▸ **YOUR ASSIGNMENT**
Within the listing below, give again exactly the lines between the one containing "[0:02.70-0:02.80]" and the one containing "Lip reading: Alright, so", inclusive, pictures left aside.

__________

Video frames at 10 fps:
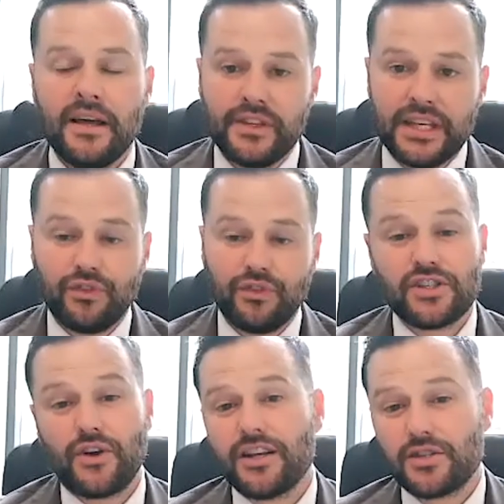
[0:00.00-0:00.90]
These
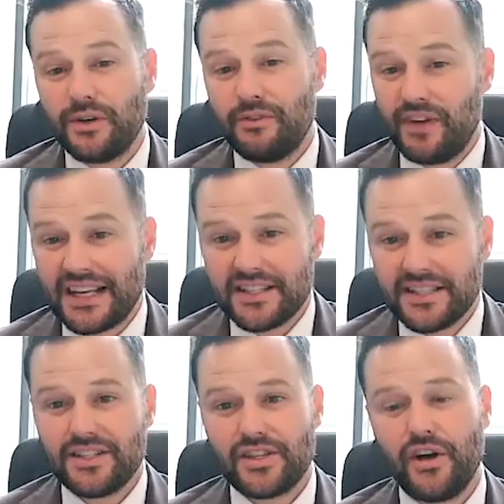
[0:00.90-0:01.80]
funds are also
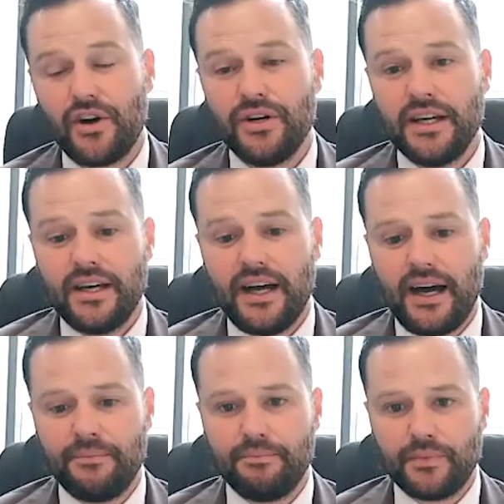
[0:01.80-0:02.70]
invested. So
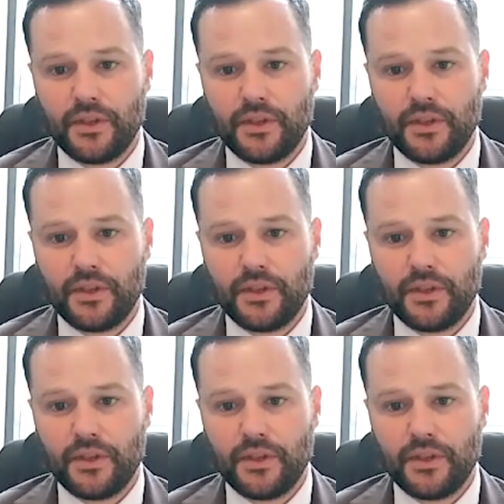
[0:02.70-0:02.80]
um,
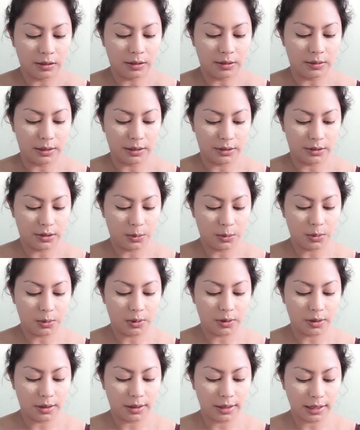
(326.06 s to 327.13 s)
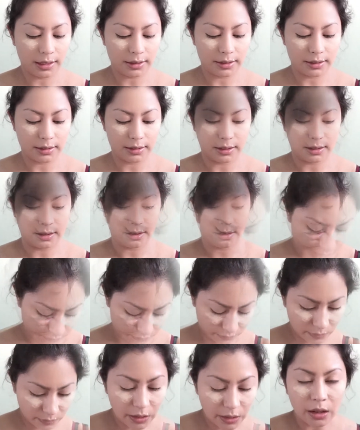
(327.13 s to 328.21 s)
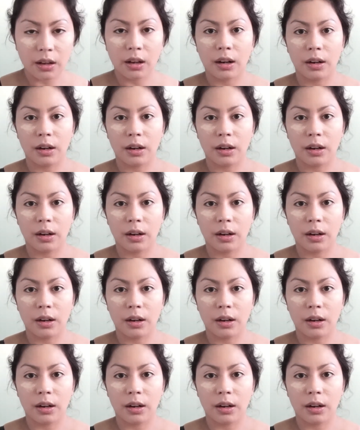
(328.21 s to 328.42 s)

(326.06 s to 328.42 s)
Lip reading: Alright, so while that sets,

__________

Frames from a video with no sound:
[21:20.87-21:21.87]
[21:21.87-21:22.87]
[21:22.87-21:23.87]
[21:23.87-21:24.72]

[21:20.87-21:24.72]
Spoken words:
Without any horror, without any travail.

__________

▸ **RESULT OF THIS TASK**
[0:02.70-0:02.80]
um,
(326.06 s to 327.13 s)
(327.13 s to 328.21 s)
(328.21 s to 328.42 s)

(326.06 s to 328.42 s)
Lip reading: Alright, so while that sets,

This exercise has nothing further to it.